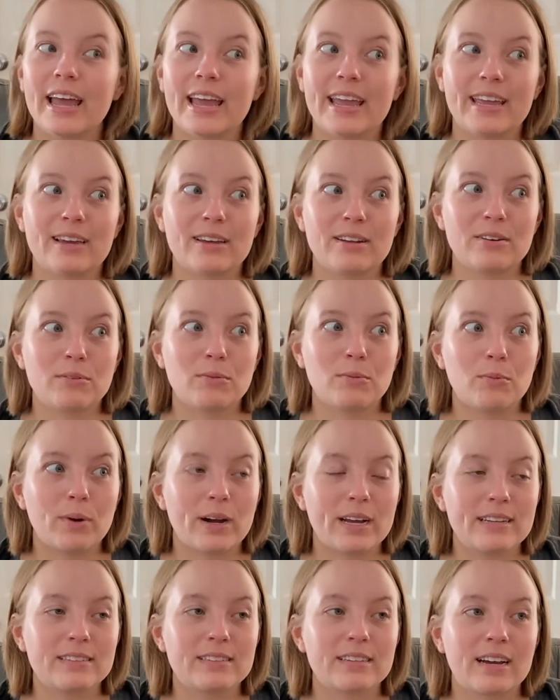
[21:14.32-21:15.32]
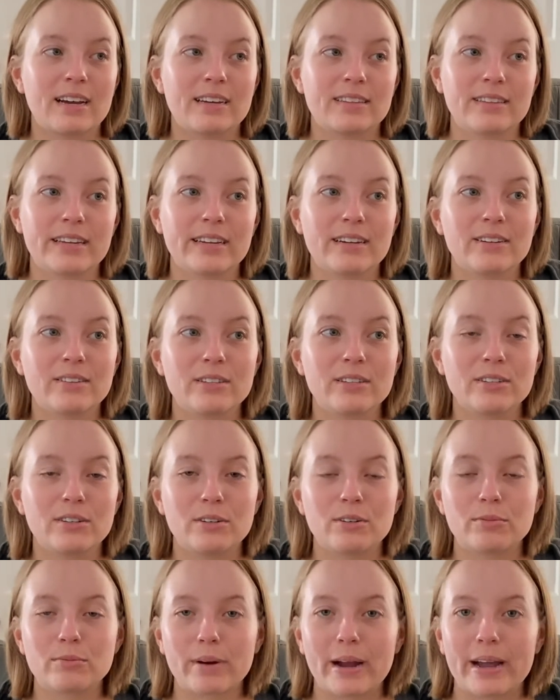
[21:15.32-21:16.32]
and went on a
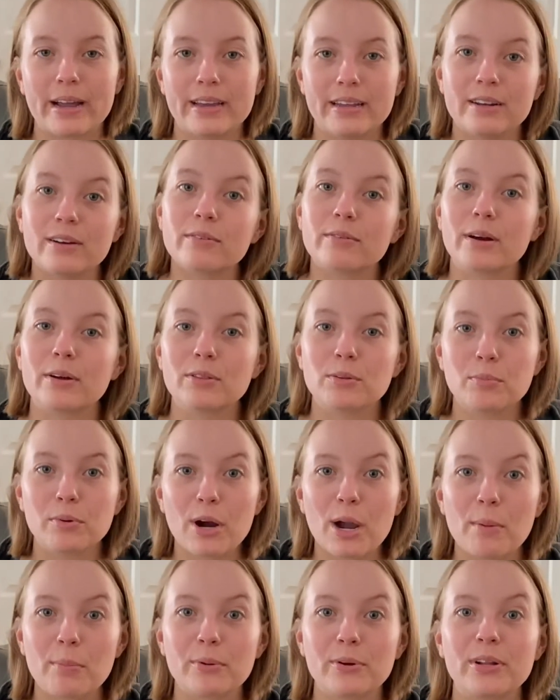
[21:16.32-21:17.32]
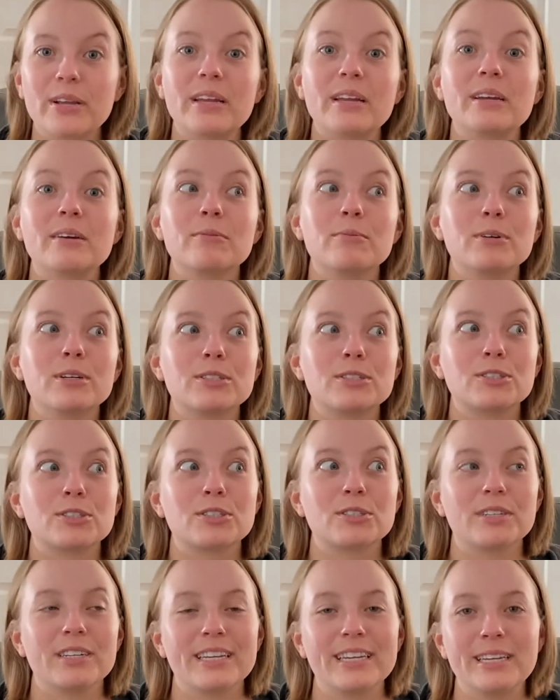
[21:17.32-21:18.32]
little ride around the property,
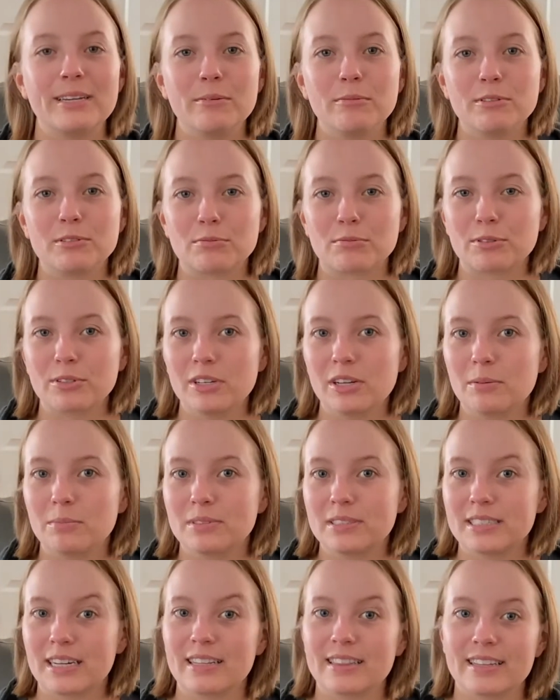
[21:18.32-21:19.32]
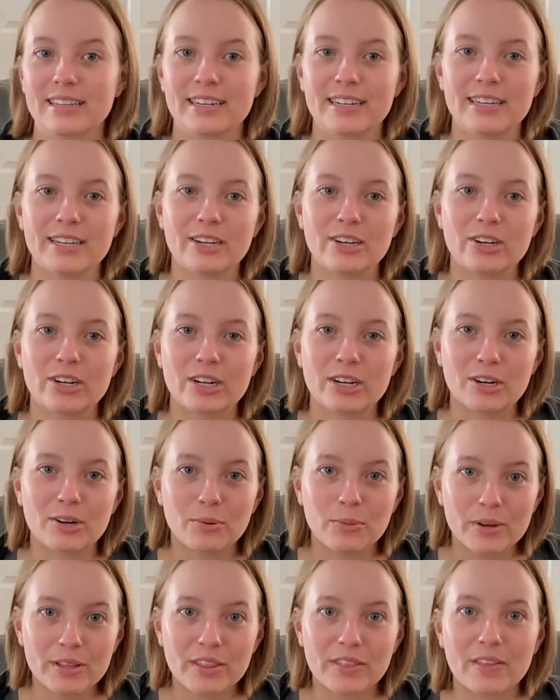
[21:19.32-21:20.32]
which he was really upset that he couldn't go
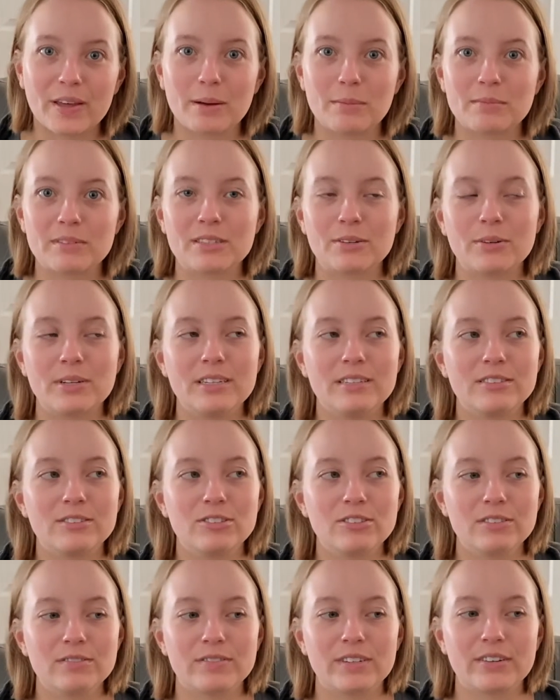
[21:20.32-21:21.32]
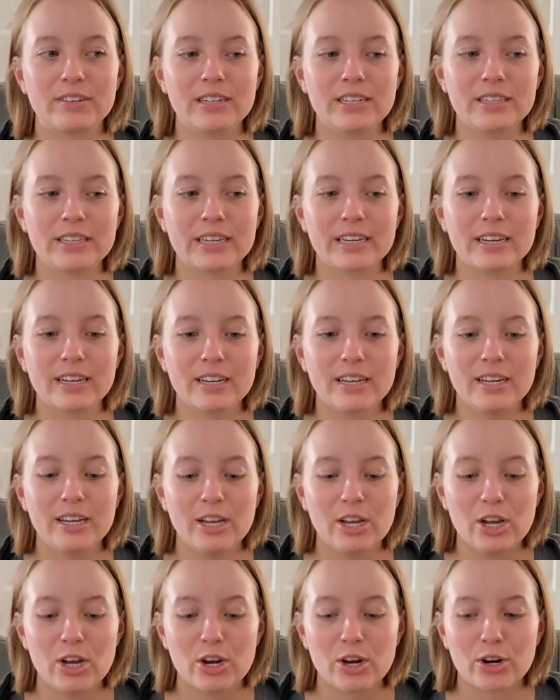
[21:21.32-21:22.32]
with them. So he's just very
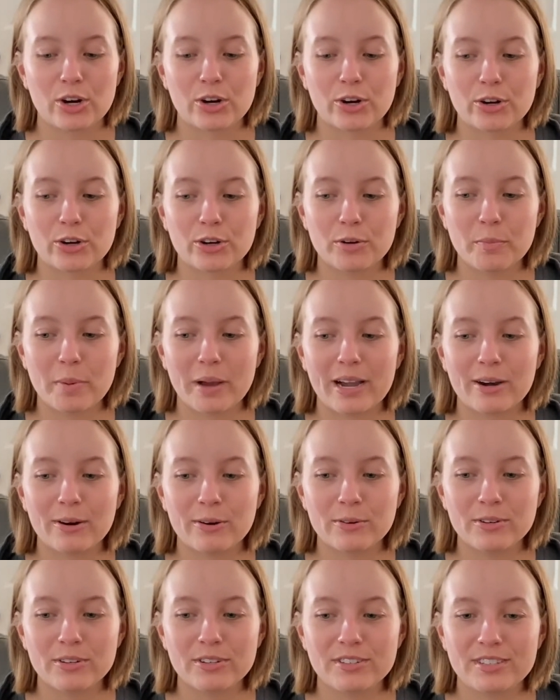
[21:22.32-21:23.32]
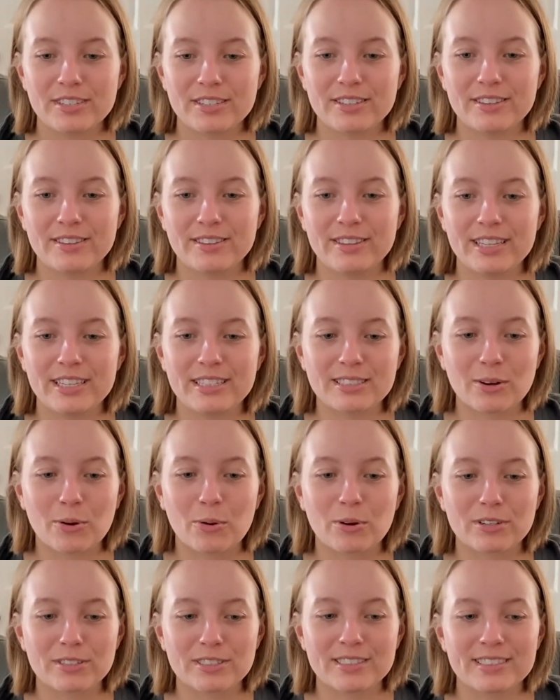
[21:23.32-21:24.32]
herd bound to these
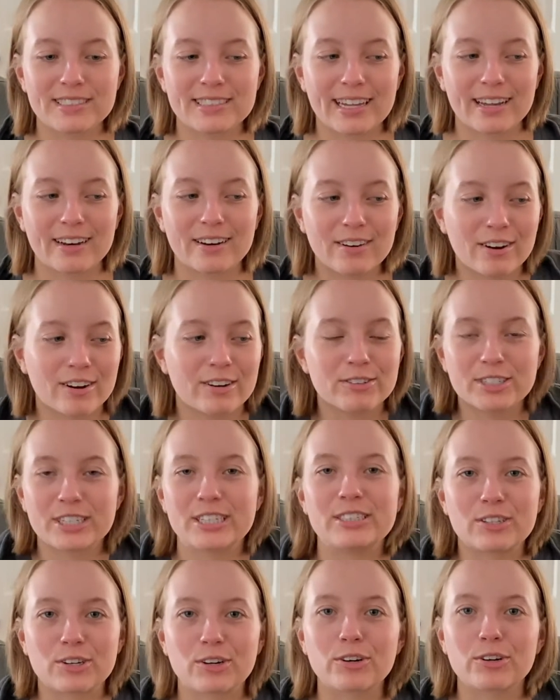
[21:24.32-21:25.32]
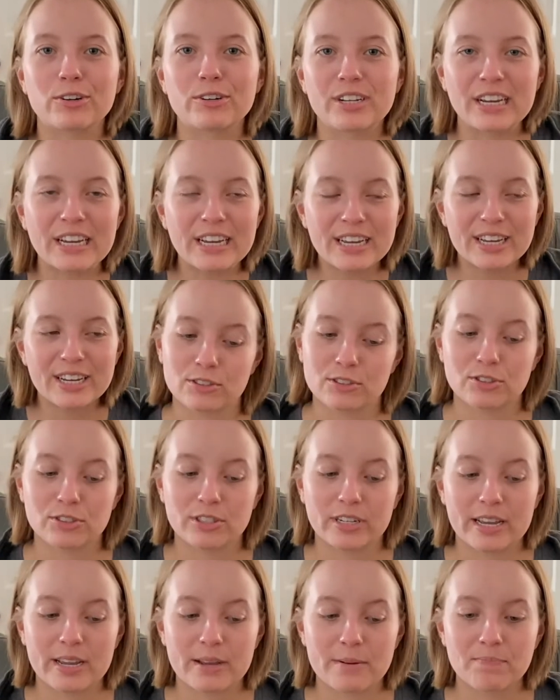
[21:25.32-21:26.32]
horses that aren't his herd.
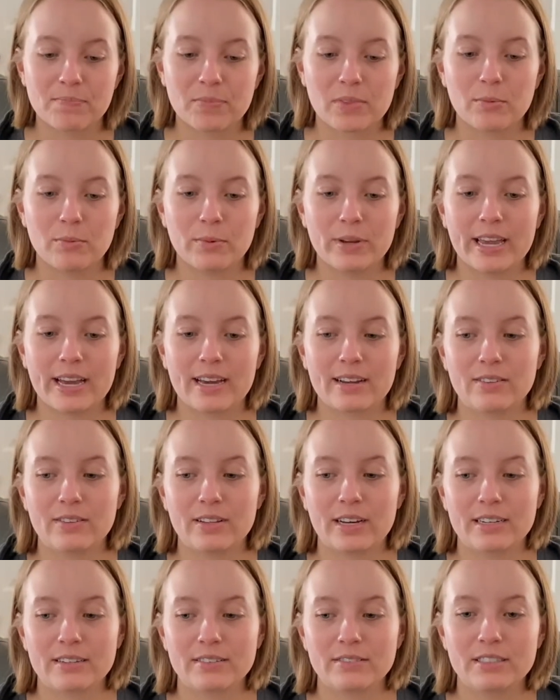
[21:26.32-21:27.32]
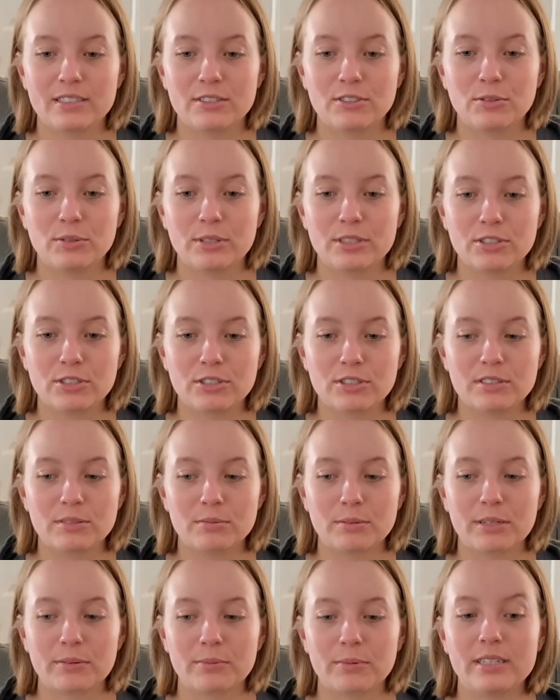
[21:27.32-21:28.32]
Yesterday, we had a lot of situations
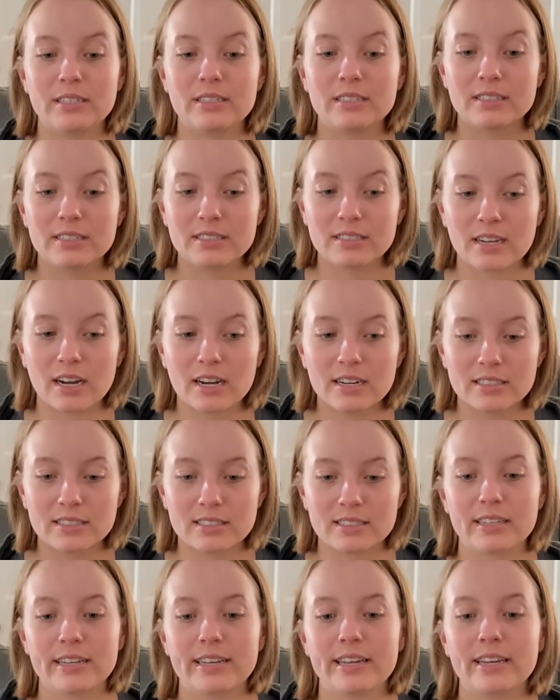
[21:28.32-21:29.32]
where we discuss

■ ■ ■ ■ ■

Directions: Set the listing above down again exactly, leaving pictures out.

Answer space:
[21:14.32-21:15.32]
[21:15.32-21:16.32]
and went on a
[21:16.32-21:17.32]
[21:17.32-21:18.32]
little ride around the property,
[21:18.32-21:19.32]
[21:19.32-21:20.32]
which he was really upset that he couldn't go
[21:20.32-21:21.32]
[21:21.32-21:22.32]
with them. So he's just very
[21:22.32-21:23.32]
[21:23.32-21:24.32]
herd bound to these
[21:24.32-21:25.32]
[21:25.32-21:26.32]
horses that aren't his herd.
[21:26.32-21:27.32]
[21:27.32-21:28.32]
Yesterday, we had a lot of situations
[21:28.32-21:29.32]
where we discuss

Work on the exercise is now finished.